Exercise prompt — Each line from the one containing "[5:20.94-5:21.94]" through the final line of the records is to be repeated exactly, with no additions.

Start of Data for processing

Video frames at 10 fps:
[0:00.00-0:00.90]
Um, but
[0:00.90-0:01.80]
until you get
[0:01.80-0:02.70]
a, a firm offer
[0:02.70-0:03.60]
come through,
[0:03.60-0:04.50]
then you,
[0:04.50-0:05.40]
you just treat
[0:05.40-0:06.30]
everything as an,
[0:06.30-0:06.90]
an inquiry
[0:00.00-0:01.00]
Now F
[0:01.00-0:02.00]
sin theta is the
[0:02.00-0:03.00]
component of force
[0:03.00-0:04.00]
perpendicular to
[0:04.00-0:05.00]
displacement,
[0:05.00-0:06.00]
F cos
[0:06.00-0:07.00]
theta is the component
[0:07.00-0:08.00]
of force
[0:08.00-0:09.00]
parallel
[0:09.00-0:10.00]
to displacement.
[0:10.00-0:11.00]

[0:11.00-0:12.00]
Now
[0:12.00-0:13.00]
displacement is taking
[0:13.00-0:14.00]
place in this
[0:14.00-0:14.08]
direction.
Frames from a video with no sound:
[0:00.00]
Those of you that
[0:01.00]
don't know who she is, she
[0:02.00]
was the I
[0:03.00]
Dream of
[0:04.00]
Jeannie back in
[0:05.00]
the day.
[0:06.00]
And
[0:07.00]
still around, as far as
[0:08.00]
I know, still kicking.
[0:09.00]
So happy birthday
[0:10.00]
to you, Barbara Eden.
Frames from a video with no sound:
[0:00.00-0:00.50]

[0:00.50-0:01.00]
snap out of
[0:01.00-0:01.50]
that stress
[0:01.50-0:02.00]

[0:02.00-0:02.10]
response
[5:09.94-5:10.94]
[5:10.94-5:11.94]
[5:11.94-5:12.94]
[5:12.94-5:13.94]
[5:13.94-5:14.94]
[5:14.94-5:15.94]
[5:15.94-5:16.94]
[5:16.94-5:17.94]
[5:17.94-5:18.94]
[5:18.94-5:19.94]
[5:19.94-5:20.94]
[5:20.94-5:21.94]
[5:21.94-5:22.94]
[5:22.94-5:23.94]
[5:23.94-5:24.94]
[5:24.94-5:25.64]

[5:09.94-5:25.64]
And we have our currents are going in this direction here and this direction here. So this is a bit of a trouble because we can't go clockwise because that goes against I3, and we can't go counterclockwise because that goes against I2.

End of Data for processing

Response below —
[5:20.94-5:21.94]
[5:21.94-5:22.94]
[5:22.94-5:23.94]
[5:23.94-5:24.94]
[5:24.94-5:25.64]

[5:09.94-5:25.64]
And we have our currents are going in this direction here and this direction here. So this is a bit of a trouble because we can't go clockwise because that goes against I3, and we can't go counterclockwise because that goes against I2.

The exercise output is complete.